The documentary The High Frontier: The Untold Story of Gerard K. O'Neill takes its name from the 1977 book The High Frontier: Human Colonies in Space authored by Princeton University physicist Gerard K. O'Neill. The movie will be released on April 17, and it's an excellent film for those seeking to better understand the future humans could have in outer space.

O'Neill popularized the idea of not just settling space, but of doing so in free space rather than on the surface of other planets or moons. His ideas spread through the space-enthusiast community at a time when NASA was about to debut its space shuttle, which first flew in 1981. NASA had sold the vehicle as offering frequent, low-cost access to space. It was the kind of transportation system that allowed visionaries like O'Neill to think about what humans could do in space if getting there were cheaper.

The concept of "O'Neill cylinders" began with a question he posed to his physics classes at Princeton: "Is a planetary surface the right place for an expanding industrial civilization?" As it turned out, following their analysis, the answer was no.
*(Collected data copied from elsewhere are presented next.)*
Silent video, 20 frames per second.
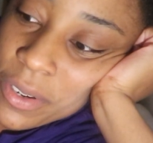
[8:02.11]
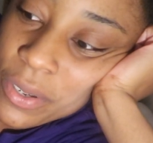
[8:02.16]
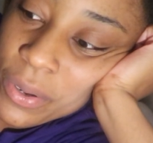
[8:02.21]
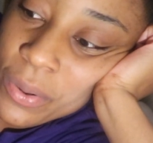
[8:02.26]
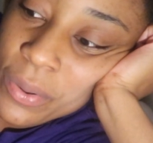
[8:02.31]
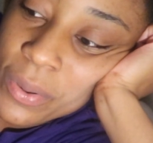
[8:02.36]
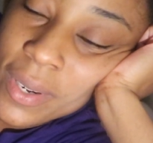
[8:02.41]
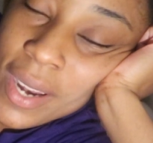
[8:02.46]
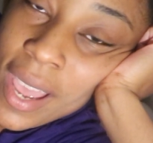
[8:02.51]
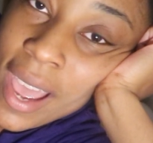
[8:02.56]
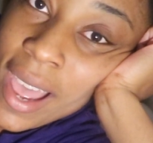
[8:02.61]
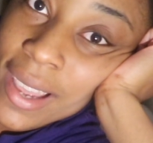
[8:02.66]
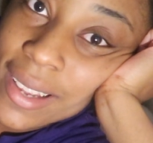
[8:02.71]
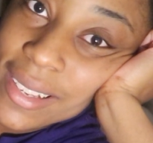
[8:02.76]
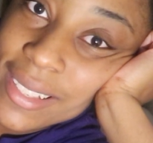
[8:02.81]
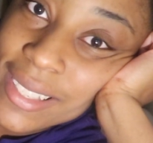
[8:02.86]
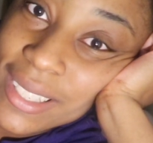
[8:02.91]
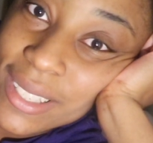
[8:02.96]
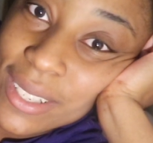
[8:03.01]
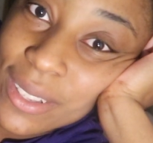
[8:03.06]
who
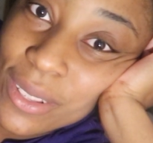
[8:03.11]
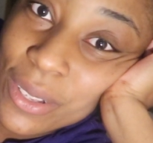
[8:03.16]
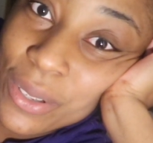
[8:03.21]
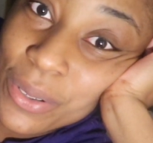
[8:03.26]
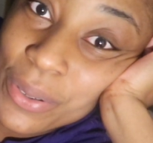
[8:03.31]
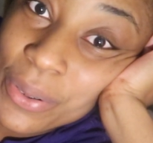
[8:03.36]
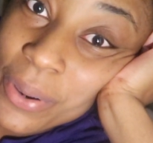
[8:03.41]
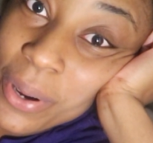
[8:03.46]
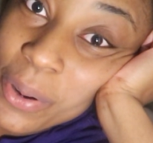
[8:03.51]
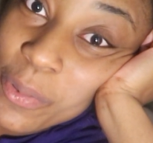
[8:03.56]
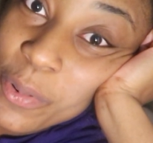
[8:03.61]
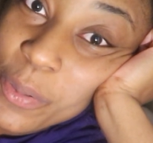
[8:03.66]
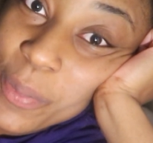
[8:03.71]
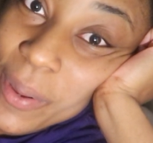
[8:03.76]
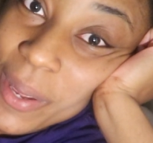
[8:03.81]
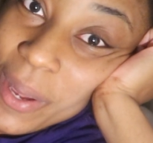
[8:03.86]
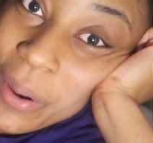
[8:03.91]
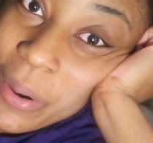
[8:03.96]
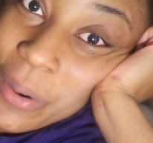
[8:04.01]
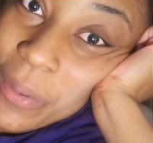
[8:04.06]
knocks, the door will
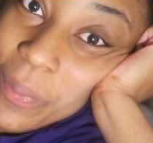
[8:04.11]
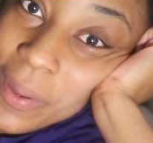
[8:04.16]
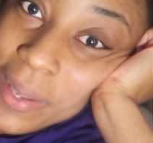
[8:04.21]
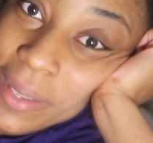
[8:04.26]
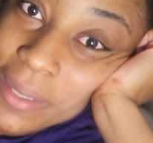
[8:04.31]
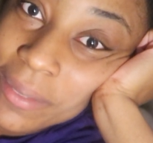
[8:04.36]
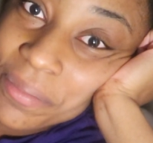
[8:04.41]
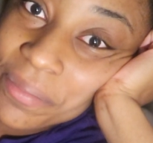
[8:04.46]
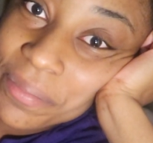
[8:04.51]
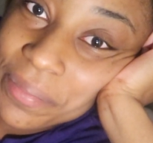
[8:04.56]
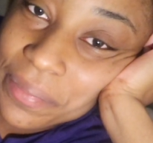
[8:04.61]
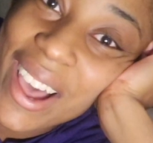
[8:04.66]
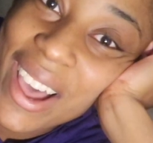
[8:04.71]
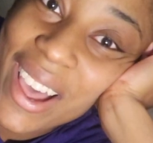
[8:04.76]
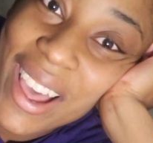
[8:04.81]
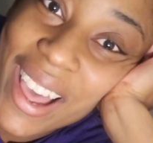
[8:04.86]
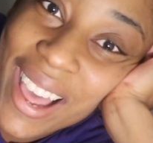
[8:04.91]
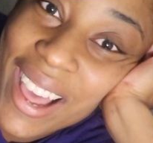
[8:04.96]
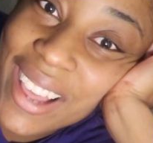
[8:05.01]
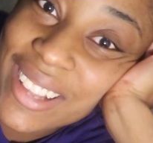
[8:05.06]
be open.
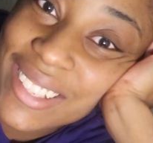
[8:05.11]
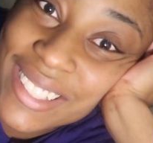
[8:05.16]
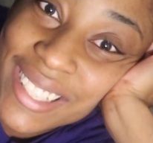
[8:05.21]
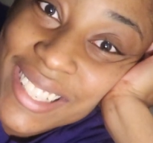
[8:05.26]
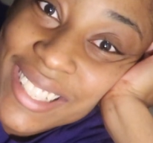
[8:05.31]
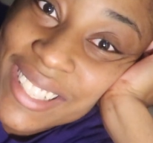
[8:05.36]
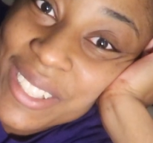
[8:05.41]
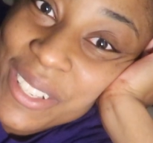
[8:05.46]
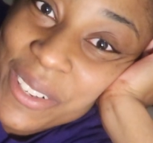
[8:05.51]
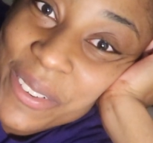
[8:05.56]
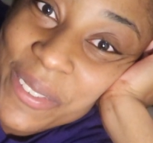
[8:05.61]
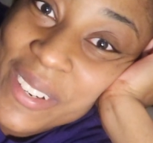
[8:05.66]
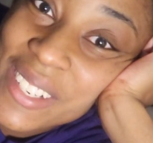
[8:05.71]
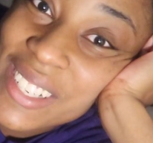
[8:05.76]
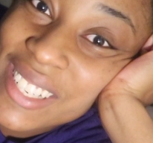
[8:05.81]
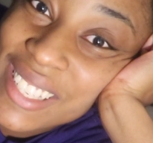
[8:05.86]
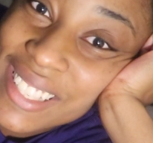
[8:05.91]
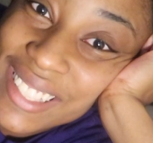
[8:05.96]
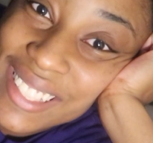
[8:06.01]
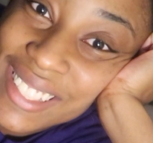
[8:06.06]
Just the
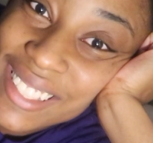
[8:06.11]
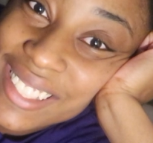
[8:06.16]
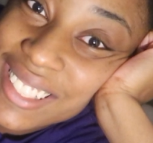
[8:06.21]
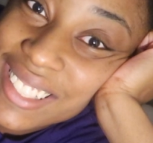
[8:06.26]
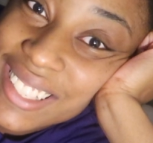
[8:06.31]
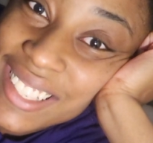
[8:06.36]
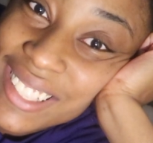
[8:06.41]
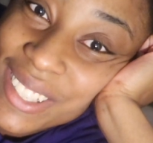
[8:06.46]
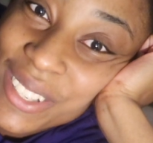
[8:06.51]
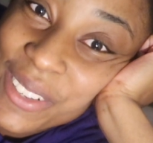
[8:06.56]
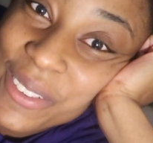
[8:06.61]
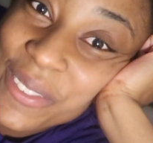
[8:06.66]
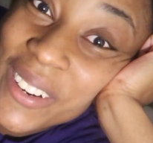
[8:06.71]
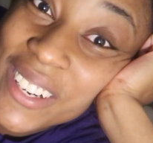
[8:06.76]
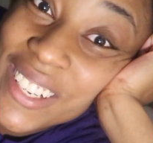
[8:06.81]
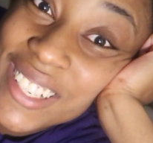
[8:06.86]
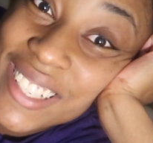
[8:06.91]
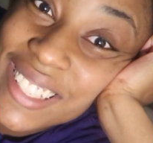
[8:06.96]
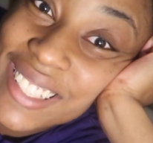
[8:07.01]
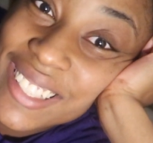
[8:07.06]

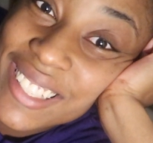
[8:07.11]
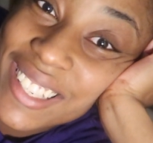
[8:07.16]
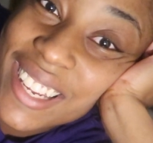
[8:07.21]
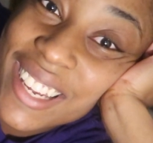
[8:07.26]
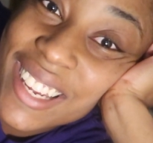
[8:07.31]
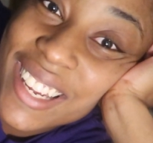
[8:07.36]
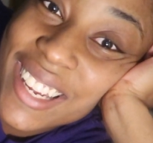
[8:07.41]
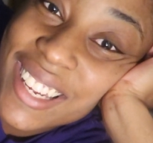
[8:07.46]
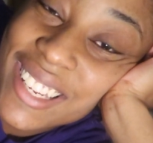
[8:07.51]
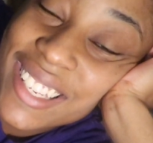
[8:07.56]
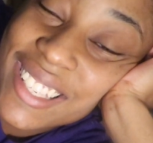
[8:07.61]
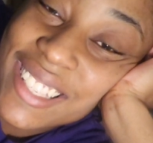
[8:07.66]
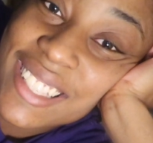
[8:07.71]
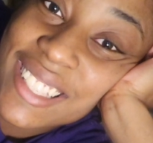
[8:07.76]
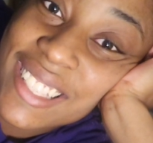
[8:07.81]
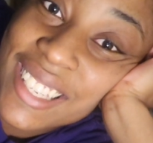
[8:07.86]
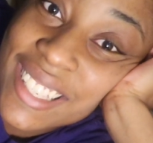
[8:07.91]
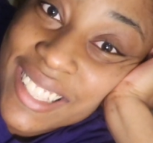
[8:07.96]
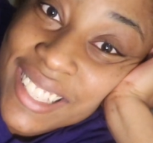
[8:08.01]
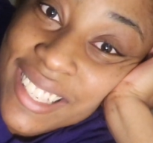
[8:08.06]
first
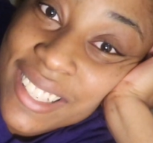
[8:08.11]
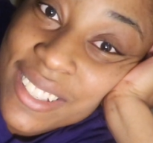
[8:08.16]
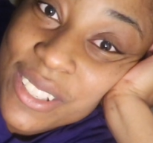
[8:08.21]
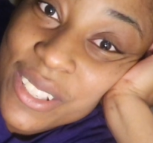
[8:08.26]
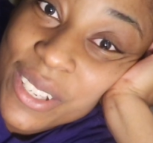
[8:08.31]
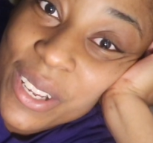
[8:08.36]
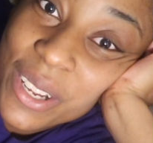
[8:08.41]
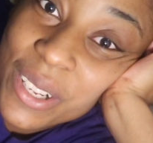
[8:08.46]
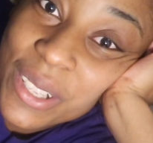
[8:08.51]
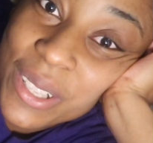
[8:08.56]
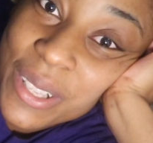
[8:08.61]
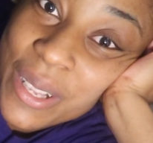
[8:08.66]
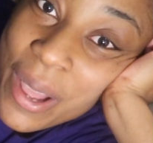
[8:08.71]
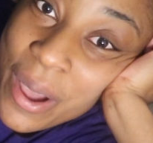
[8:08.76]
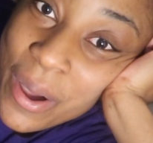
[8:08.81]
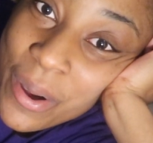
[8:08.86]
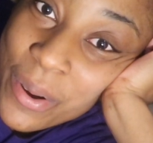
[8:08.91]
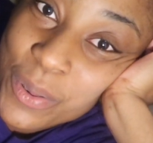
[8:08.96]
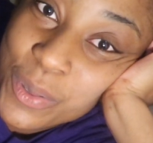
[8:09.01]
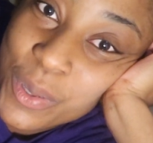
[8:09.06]
sentence
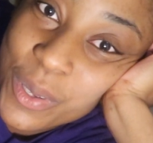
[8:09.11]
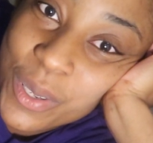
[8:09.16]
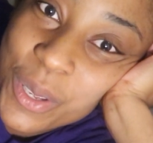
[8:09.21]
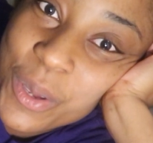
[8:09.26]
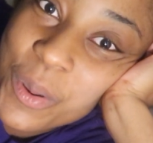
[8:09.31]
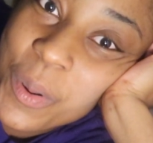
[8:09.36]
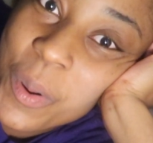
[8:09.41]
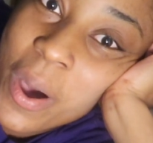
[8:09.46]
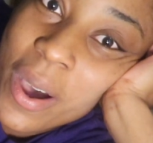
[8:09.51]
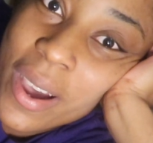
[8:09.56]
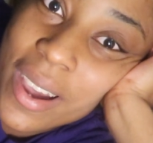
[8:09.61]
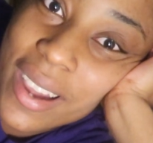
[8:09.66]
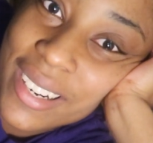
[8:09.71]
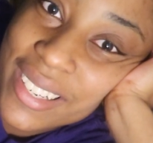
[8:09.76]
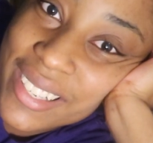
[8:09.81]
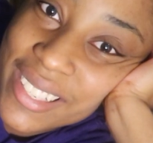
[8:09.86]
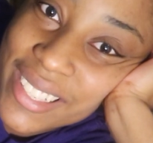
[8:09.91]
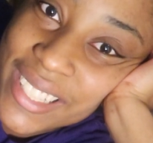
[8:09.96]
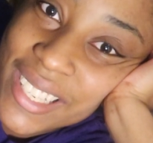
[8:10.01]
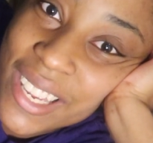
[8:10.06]
alone, you all
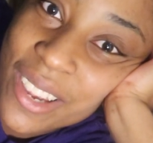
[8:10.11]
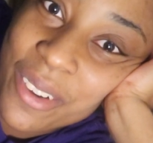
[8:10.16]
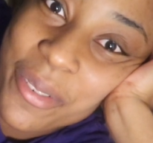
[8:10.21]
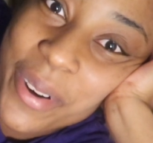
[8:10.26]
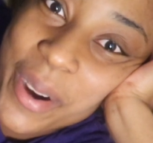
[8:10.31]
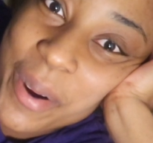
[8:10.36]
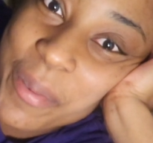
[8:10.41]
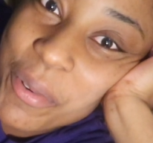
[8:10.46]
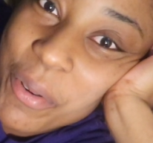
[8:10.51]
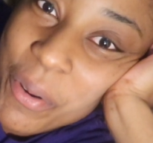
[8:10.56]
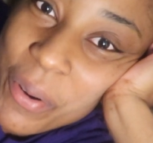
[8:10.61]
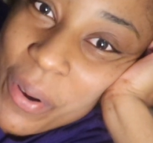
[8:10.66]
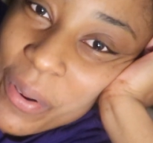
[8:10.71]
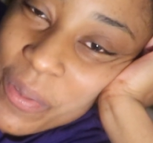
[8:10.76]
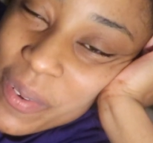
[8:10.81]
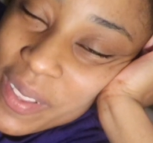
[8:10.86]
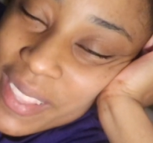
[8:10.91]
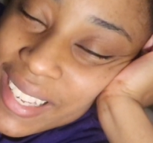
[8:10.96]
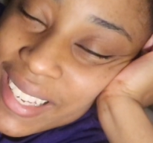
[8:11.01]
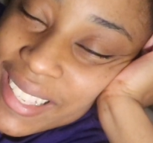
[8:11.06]
understand where I'm going
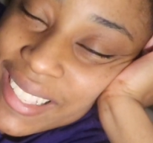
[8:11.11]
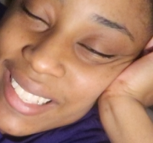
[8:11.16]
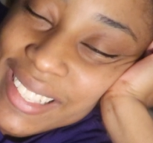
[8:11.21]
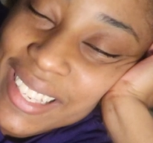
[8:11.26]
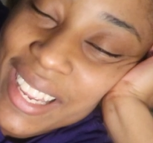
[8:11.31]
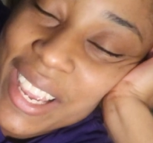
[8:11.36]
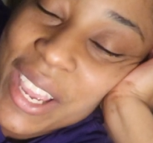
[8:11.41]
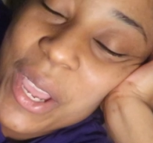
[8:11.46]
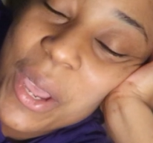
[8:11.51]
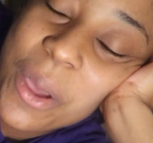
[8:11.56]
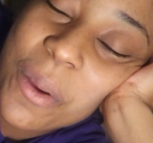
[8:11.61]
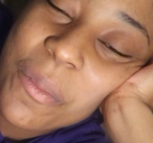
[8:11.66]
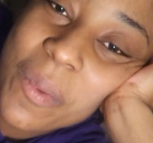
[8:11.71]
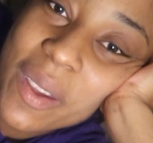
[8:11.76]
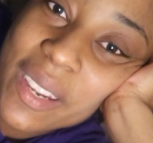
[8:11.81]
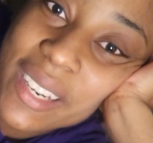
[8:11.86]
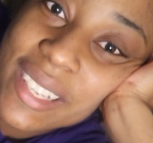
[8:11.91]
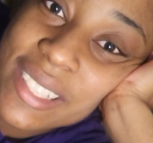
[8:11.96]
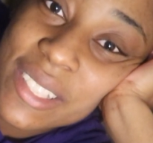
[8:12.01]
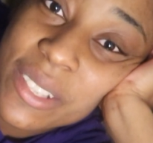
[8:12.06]
with this. But
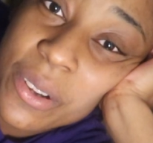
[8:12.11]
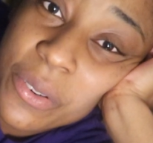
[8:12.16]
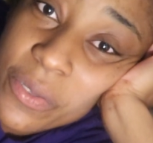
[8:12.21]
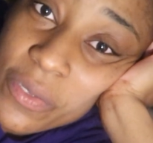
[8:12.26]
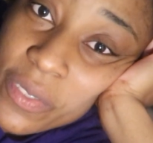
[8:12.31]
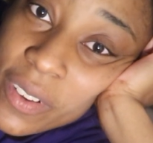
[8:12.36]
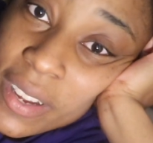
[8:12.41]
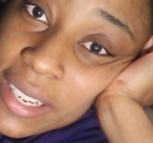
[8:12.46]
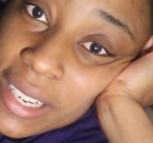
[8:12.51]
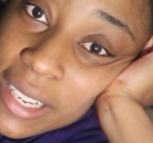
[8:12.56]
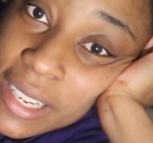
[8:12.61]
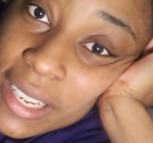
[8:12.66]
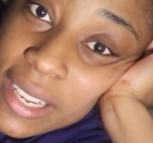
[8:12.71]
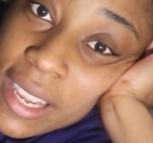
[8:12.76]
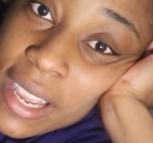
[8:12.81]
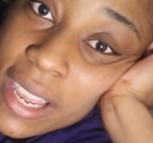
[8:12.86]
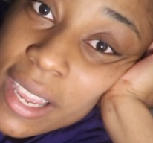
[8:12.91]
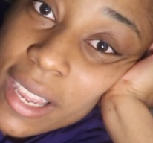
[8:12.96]
it's so funny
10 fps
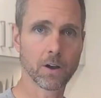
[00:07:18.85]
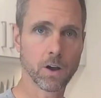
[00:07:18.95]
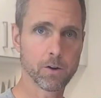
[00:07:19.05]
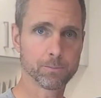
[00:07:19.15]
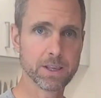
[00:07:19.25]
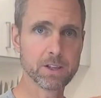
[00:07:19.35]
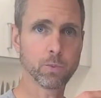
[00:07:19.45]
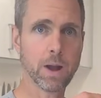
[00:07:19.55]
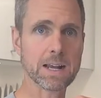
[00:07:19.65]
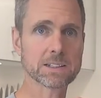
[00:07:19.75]
our
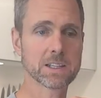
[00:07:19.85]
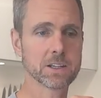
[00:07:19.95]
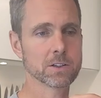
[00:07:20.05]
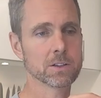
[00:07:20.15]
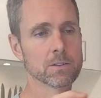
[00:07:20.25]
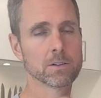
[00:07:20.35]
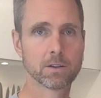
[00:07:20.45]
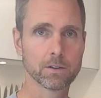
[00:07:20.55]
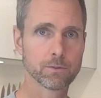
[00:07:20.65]
beeswax here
Eventually, O'Neill and his students came to the idea of free-floating, rotating, cylindrical space colonies that could have access to ample solar energy.

Much of the material needed to construct these massive cylinders was available on the Moon, in the form of oxygen, silicon, and aluminum locked away in lunar rocks, as well as on asteroids. O'Neill and other physicists developed the concept of a "mass driver" to eject material from the surface of the Moon into lunar orbit, where it could be processed. It was a grand vision, and from a purely physics standpoint, nothing was magical.